### Task objective:
Your output must consist of the records printed verbatim, with the pictures excluded.
____
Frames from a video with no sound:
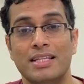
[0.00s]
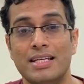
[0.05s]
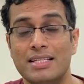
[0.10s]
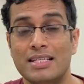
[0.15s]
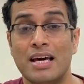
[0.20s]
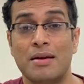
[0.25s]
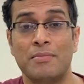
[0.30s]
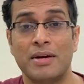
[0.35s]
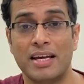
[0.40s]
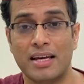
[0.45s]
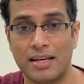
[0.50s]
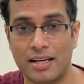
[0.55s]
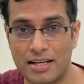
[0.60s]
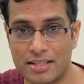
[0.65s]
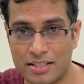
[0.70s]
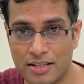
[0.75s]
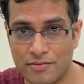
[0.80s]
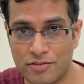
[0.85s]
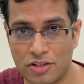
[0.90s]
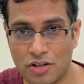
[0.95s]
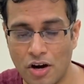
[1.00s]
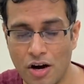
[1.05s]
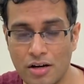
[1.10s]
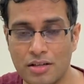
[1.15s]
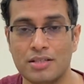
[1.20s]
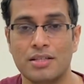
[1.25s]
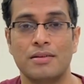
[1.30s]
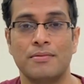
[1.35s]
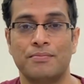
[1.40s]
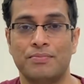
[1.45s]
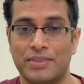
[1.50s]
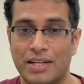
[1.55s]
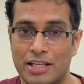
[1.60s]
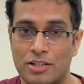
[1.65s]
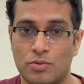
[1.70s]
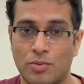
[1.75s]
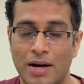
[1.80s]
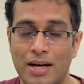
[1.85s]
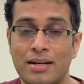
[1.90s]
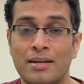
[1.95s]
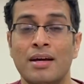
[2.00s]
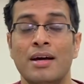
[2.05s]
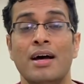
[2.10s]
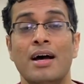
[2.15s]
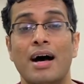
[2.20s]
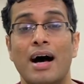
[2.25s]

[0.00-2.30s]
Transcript: These are my aggressive stocks. That's one.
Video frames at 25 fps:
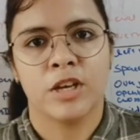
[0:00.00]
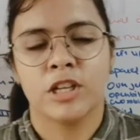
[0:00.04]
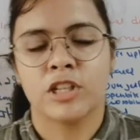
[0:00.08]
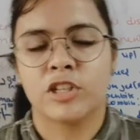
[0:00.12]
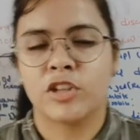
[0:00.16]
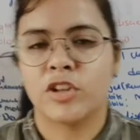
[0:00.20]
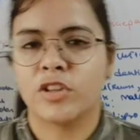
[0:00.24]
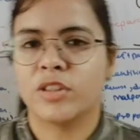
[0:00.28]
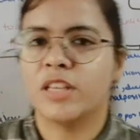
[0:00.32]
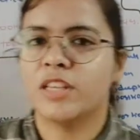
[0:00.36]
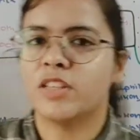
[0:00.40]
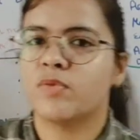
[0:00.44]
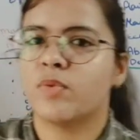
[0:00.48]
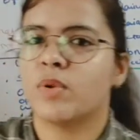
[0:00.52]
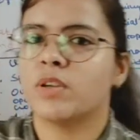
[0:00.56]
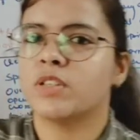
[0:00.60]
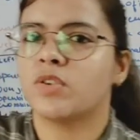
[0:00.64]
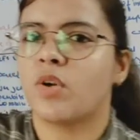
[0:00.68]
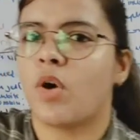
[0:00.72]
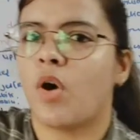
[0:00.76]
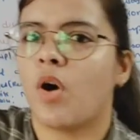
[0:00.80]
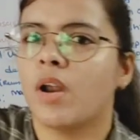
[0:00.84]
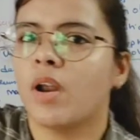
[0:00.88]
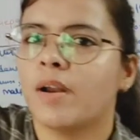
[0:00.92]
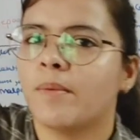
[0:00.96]
So this was
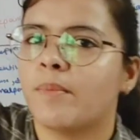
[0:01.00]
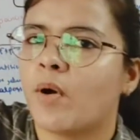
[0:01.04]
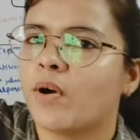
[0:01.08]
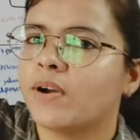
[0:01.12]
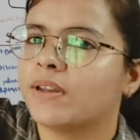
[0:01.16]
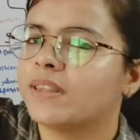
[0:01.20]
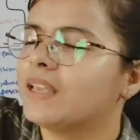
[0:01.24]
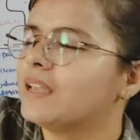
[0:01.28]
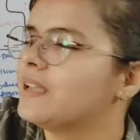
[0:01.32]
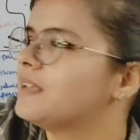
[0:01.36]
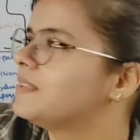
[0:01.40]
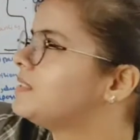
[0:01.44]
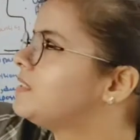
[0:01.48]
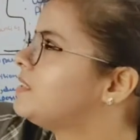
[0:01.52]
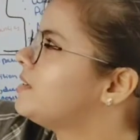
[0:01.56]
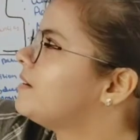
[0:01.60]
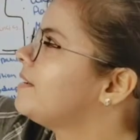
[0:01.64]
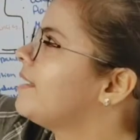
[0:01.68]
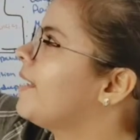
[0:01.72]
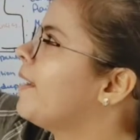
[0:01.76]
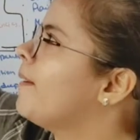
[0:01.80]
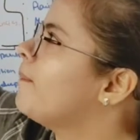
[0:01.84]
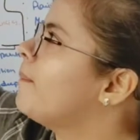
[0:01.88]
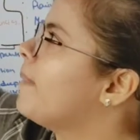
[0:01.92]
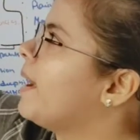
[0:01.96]
all about the
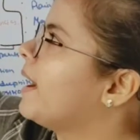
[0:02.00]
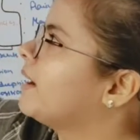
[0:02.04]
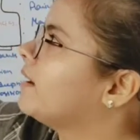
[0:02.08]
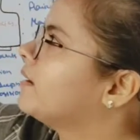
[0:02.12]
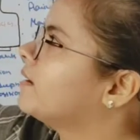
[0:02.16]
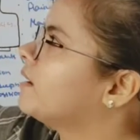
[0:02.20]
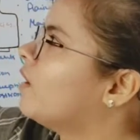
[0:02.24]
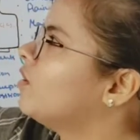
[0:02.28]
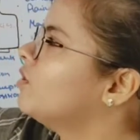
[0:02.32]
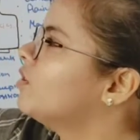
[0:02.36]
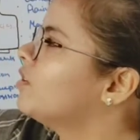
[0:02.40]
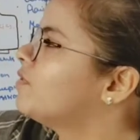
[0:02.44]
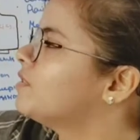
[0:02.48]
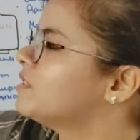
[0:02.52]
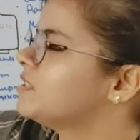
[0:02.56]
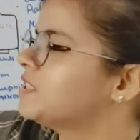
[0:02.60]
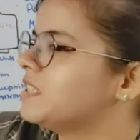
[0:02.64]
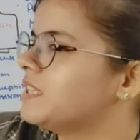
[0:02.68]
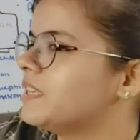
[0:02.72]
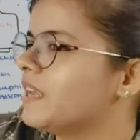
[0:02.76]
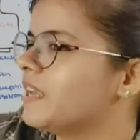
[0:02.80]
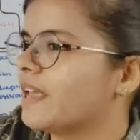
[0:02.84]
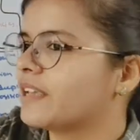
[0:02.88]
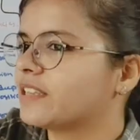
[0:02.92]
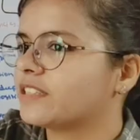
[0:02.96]
history and background of a
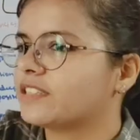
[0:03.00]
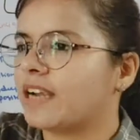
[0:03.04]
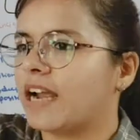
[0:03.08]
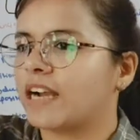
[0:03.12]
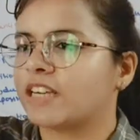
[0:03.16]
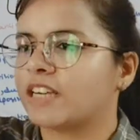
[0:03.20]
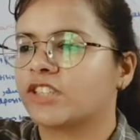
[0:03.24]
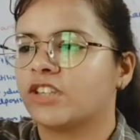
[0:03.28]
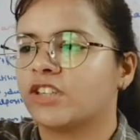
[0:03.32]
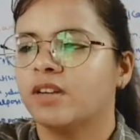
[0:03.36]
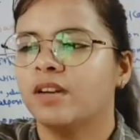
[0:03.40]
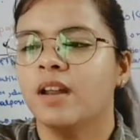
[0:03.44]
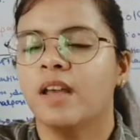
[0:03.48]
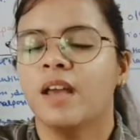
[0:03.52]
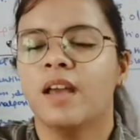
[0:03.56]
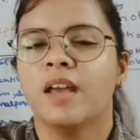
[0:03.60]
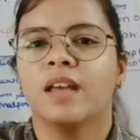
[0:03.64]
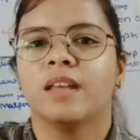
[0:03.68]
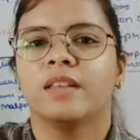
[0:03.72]
serial extraction.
____
### Exercise answer:
Frames from a video with no sound:
[0.00s]
[0.05s]
[0.10s]
[0.15s]
[0.20s]
[0.25s]
[0.30s]
[0.35s]
[0.40s]
[0.45s]
[0.50s]
[0.55s]
[0.60s]
[0.65s]
[0.70s]
[0.75s]
[0.80s]
[0.85s]
[0.90s]
[0.95s]
[1.00s]
[1.05s]
[1.10s]
[1.15s]
[1.20s]
[1.25s]
[1.30s]
[1.35s]
[1.40s]
[1.45s]
[1.50s]
[1.55s]
[1.60s]
[1.65s]
[1.70s]
[1.75s]
[1.80s]
[1.85s]
[1.90s]
[1.95s]
[2.00s]
[2.05s]
[2.10s]
[2.15s]
[2.20s]
[2.25s]

[0.00-2.30s]
Transcript: These are my aggressive stocks. That's one.
Video frames at 25 fps:
[0:00.00]
[0:00.04]
[0:00.08]
[0:00.12]
[0:00.16]
[0:00.20]
[0:00.24]
[0:00.28]
[0:00.32]
[0:00.36]
[0:00.40]
[0:00.44]
[0:00.48]
[0:00.52]
[0:00.56]
[0:00.60]
[0:00.64]
[0:00.68]
[0:00.72]
[0:00.76]
[0:00.80]
[0:00.84]
[0:00.88]
[0:00.92]
[0:00.96]
So this was
[0:01.00]
[0:01.04]
[0:01.08]
[0:01.12]
[0:01.16]
[0:01.20]
[0:01.24]
[0:01.28]
[0:01.32]
[0:01.36]
[0:01.40]
[0:01.44]
[0:01.48]
[0:01.52]
[0:01.56]
[0:01.60]
[0:01.64]
[0:01.68]
[0:01.72]
[0:01.76]
[0:01.80]
[0:01.84]
[0:01.88]
[0:01.92]
[0:01.96]
all about the
[0:02.00]
[0:02.04]
[0:02.08]
[0:02.12]
[0:02.16]
[0:02.20]
[0:02.24]
[0:02.28]
[0:02.32]
[0:02.36]
[0:02.40]
[0:02.44]
[0:02.48]
[0:02.52]
[0:02.56]
[0:02.60]
[0:02.64]
[0:02.68]
[0:02.72]
[0:02.76]
[0:02.80]
[0:02.84]
[0:02.88]
[0:02.92]
[0:02.96]
history and background of a
[0:03.00]
[0:03.04]
[0:03.08]
[0:03.12]
[0:03.16]
[0:03.20]
[0:03.24]
[0:03.28]
[0:03.32]
[0:03.36]
[0:03.40]
[0:03.44]
[0:03.48]
[0:03.52]
[0:03.56]
[0:03.60]
[0:03.64]
[0:03.68]
[0:03.72]
serial extraction.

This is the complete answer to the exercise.